▶ What is required: Starting at the top of the records, output every line through the one that contains "[3:58.76-3:59.76]", keeping each exactly as it appears.

(Dataset entries)
* * *

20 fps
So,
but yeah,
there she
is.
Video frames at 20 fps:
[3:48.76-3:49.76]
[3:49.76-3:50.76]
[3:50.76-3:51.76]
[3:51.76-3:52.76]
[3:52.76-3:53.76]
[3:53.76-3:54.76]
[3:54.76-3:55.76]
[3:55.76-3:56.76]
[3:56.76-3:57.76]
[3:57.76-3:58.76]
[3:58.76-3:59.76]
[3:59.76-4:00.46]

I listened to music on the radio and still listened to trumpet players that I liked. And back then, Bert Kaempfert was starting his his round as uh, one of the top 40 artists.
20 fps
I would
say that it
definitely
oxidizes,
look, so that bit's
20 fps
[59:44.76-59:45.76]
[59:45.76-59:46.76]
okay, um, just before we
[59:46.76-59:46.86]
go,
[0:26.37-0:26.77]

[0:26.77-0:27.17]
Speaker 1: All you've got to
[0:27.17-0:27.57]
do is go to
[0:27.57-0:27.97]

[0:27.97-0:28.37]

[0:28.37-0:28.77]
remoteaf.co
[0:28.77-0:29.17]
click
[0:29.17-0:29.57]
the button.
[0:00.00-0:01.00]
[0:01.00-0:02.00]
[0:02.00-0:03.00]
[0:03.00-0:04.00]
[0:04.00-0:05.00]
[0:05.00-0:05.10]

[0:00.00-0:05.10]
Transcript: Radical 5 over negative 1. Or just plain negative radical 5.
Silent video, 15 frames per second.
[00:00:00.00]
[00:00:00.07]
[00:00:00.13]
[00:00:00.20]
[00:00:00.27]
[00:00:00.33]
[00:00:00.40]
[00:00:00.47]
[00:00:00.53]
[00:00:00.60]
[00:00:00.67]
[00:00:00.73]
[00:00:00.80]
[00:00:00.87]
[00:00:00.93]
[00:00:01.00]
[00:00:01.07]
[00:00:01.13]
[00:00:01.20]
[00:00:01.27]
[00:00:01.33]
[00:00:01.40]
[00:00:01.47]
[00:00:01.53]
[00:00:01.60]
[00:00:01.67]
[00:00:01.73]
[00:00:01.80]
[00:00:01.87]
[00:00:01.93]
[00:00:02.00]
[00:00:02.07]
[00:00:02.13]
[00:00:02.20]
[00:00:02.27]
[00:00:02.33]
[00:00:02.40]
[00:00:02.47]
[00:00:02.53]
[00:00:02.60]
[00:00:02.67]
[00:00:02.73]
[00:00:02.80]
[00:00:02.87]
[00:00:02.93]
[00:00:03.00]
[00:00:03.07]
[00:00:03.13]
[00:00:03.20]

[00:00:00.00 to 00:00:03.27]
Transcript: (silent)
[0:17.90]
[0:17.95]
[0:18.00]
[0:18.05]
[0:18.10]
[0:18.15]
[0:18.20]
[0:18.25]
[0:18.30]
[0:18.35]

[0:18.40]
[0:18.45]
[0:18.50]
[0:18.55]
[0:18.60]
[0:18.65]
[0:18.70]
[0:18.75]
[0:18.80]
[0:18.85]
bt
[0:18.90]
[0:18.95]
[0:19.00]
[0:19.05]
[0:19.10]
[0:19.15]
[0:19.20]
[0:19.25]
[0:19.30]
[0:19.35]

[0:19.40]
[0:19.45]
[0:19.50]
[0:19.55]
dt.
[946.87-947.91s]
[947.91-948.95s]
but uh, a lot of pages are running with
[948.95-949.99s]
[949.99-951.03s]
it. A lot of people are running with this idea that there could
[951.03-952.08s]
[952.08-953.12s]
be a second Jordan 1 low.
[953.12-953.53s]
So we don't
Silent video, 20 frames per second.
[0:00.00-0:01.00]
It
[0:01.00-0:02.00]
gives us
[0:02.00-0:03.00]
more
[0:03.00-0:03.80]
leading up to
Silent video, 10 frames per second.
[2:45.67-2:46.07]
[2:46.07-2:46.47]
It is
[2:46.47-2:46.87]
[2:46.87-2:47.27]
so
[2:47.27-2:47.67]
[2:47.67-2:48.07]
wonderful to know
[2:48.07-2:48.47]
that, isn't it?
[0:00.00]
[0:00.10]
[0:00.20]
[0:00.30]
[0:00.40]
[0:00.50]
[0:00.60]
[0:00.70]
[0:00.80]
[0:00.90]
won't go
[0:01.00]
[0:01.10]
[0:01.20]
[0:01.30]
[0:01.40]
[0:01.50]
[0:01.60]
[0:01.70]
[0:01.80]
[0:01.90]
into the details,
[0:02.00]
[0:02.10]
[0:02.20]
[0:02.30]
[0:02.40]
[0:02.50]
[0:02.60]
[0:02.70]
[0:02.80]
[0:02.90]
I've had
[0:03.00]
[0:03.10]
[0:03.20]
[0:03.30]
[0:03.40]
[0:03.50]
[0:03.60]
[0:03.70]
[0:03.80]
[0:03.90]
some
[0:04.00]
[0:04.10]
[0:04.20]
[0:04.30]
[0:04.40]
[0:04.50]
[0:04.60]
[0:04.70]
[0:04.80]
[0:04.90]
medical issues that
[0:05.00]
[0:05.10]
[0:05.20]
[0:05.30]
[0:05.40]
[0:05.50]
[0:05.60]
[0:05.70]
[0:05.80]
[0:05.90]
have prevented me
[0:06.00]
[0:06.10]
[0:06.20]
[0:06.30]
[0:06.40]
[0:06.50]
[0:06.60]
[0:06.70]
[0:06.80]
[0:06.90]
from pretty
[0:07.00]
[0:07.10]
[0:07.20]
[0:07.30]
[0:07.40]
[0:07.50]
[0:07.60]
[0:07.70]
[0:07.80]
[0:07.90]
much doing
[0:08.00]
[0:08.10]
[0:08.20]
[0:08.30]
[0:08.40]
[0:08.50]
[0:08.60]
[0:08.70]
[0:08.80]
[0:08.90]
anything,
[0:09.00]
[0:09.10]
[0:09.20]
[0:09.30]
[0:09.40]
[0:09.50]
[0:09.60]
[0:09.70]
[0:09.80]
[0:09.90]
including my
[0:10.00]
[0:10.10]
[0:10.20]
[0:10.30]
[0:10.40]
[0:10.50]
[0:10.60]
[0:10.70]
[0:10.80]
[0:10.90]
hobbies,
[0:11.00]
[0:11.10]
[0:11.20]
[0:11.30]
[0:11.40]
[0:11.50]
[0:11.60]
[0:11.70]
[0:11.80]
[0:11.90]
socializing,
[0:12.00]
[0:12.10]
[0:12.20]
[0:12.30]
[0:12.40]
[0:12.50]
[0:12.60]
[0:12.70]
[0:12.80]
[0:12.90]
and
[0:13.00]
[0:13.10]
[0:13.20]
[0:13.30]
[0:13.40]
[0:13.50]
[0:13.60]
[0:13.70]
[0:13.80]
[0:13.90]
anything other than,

* * *

▶ Solved problem:
20 fps
So,
but yeah,
there she
is.
Video frames at 20 fps:
[3:48.76-3:49.76]
[3:49.76-3:50.76]
[3:50.76-3:51.76]
[3:51.76-3:52.76]
[3:52.76-3:53.76]
[3:53.76-3:54.76]
[3:54.76-3:55.76]
[3:55.76-3:56.76]
[3:56.76-3:57.76]
[3:57.76-3:58.76]
[3:58.76-3:59.76]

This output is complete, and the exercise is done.